O que antecedeu a discussão sobre softwares livres foi o desenvolvimento do sistema operacional GNU (Gnu’s not Unix), por volta de 1983, pelo programador e ativista Richard Stallman. Na visão dele, o modelo do sistema de software privativo é “antissocial, antiético ou simplesmente errado”.
O projeto GNU surgiu no contexto em que praticamente todos softwares eram proprietários. O conceito de programas livres sequer existia naquela época. Em 1985 Stallman fundou a Free Software Foundation e criou a Licença Pública Geral GNU. No mesmo ano, lançou um manifesto para pedir apoio e definir as visões políticas e sociais do movimento.
A definição de software livre é baseada em quatro liberdades, segundo o site da fundação:
- liberdade de executar o programa como você desejar;
- liberdade de estudar e adaptar o programa;
- liberdade de redistribuir cópias com a finalidade de ajudar outros;
- liberdade de distribuir cópias de suas versões modificadas a outros.

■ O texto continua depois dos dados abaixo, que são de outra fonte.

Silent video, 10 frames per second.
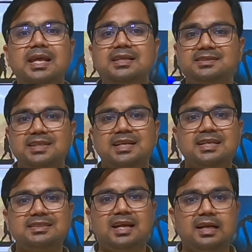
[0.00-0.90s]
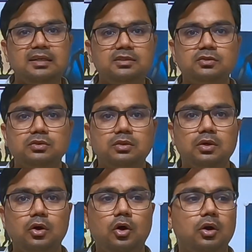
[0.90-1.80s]
insecticides
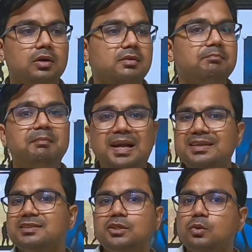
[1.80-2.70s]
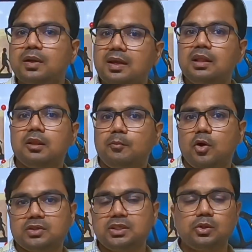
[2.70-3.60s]
or medicine to kill the
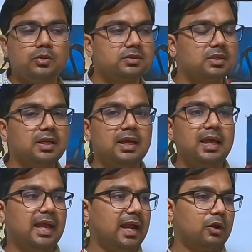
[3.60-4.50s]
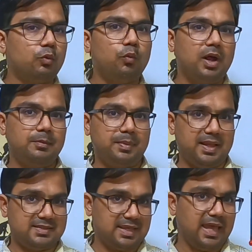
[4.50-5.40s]
mosquitoes at one
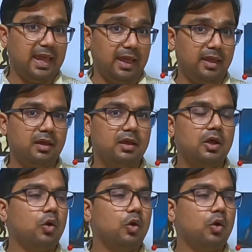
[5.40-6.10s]
place A,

A lógica do movimento de Stallman estava ligada ao ativismo e ao enfrentamento direto contra o mercado. A criação do software livre foi subversiva na época e, de fato, causou impacto na visão de distribuição tecnológica, agregando diversos adeptos no movimento até meados da década de 90 — o próprio Linux é um exemplo da licença GNU aplicada.
Em 1997, o desenvolvedor de software Eric Raymond publicou o famoso ensaio “A Catedral e o Bazar”*, refletindo sobre os rumos do software livre e questionando como torná-lo acessível às grandes empresas — que enxergavam o movimento como algo “anticapitalista”.
No artigo, Raymond descreve o Linux como um “grande e barulhento bazar de onde um sistema coerente e estável poderia aparentemente emergir somente por uma sucessão de milagres”. Em suas palavras, o Linux não é nenhuma “catedral calma e respeitosa”.
O artigo é considerado por pesquisadores o que deu origem ao Open Source Iniciative (OSI). Criada por um grupo de desenvolvedores de TI — adeptos ao software livre — incluindo Eric Raymond como liderança. A OSI propôs uma abordagem diferente da GNU, principalmente no que se refere às licenças de distribuição do software.
A OSI propõe ser uma alternativa ao mercado e não combatê-lo. Na licença Open Source o usuário pode ter acesso ao código fonte e modificá-lo como desejar. No entanto, o desenvolvedor original do software é quem determina as condições de uso e distribuição.
A lógica da OSI está ligada ao desempenho prático das aplicações. A iniciativa de código aberto está relacionada à técnica e prática dos profissionais de programação. Dessa forma os devs podem elaborar soluções e criar inovações por meio de sistemas compartilhados.
Richard Stallman, inclusive, confronta a OSI pelo teor prático dela, e reforça que software livre e open source são coisas completamente diferentes.
Apesar das diferenças, elas possuem um objetivo em comum: liberdade e democratização do acesso à tecnologias. Afinal, apesar de programarmos tecnologias avançadas e automatizadas, não podemos esquecer o caráter humano e democrático — colaborativo — desta profissão.